# Dow Jones @12666 - Ominous?



## Uncle Festivus (8 February 2007)

Couldn't help but notice the final closing figure for the DJIA today - 12666. Is this an ominous sign of things to come (---insert twilight zone music here---)???
Seriously though   , I reckon the Dow is running out of puff, with the last few sessions showing signs of a very tired market, with decreasing volume confirming this, and a possible head formation after the left shoulder from the first half of this year. Come end of reporting season what drivers are there to propel the US market higher??


----------



## Uncle Festivus (12 February 2007)

Looks like 12666 was a peak so far, short term down trend, where will it stop?. Another down night tonight will confirm the short term bear. Next support 12540 maybe?


----------



## wayneL (13 February 2007)

Will the cavalry arrive tonight? (i.e. @sshole dip buyers)

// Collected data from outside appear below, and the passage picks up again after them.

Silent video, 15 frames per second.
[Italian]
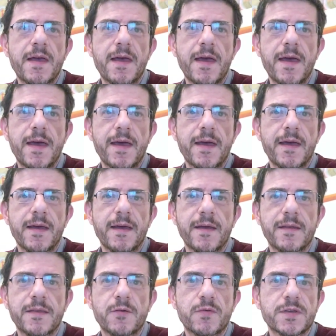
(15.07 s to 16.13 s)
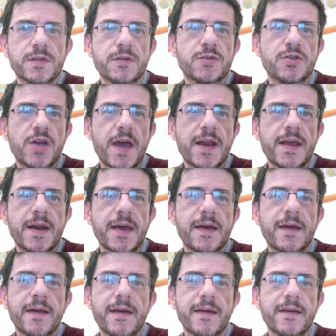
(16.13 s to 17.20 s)
eh, di questo
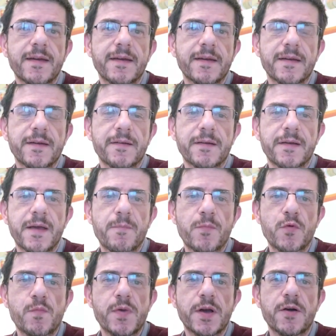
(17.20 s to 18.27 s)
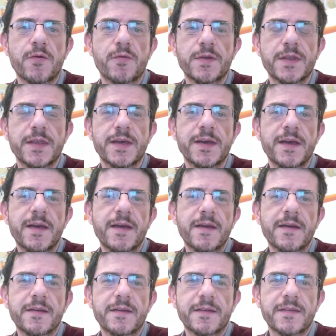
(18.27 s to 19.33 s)
genere eh, che pubblico, quindi
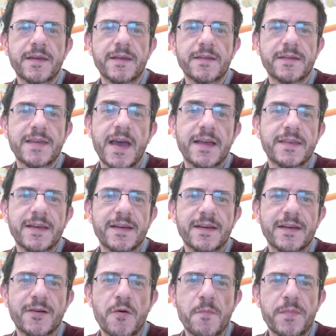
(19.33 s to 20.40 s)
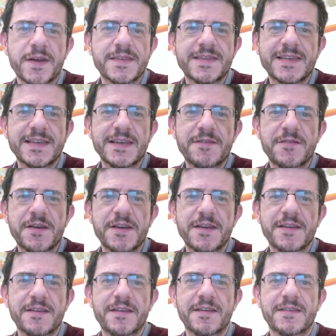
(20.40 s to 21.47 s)
eh, siate
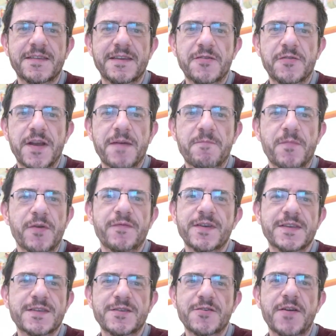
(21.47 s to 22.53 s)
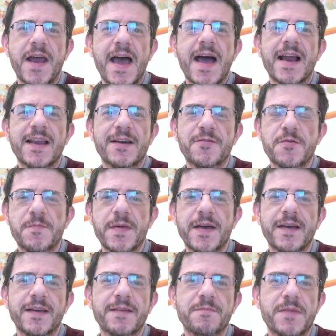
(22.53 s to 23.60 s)
comprensivi se non è professionale
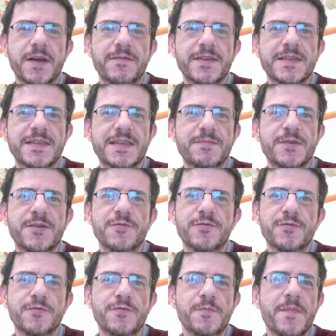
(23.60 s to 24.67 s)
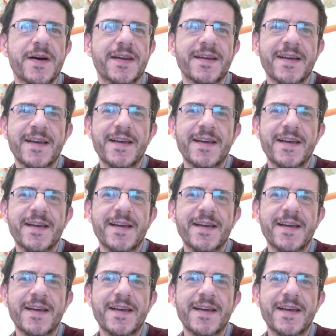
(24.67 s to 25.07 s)
come i bravissimi youtuber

I'm betting yes. (Shear punt)


----------



## pacer (13 February 2007)

The SS says it might rally and break all highs again......but I recon we are gonna feel a big pinch soon after if it does.....get ready to pinch some $$$....CFD trading rules....lol


----------



## Uncle Festivus (13 February 2007)

Well it looks like the Dow will be lower again today, but the volume throughout this 'bull' is still fading away. Another shock like the sub prime loans right-off will be enough to tip the balance. I've gone short the indexs & the rest is cash.


----------



## Uncle Festivus (27 February 2007)

Ooo creepy  (probably means nothing at all  )


----------



## noirua (27 February 2007)

Uncle Festivus said:
			
		

> Ooo creepy  (probably means nothing at all  )

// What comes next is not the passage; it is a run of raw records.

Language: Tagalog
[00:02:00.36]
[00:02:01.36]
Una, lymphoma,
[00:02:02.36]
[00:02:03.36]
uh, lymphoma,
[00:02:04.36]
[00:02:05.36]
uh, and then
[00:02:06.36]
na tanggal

Don't the numerals "666" have to be on their own?

666 talents of gold and the great beast a revelation maybe.


----------



## drillinto (24 April 2007)

The US stockmarket is 20 to 25% undervalued
Read on
::::::::::::::::::::::::::::::::::::::::::::

Monday Morning Outlook 

Dow 14,000 Remains on Tap 
Brian S. Wesbury; Chief Economist, First Trust Advisors, Chicago, USA
Robert Stein, CFA, Senior Economist
Date: 4/23/2007 


With the Dow Jones Industrial Average very near 13,000, the title of our January 4, 2007 Wall Street Journal Op-Ed - "Dow 14,000 on Tap" - no longer elicits wide-eyed reactions, like it did a few months ago.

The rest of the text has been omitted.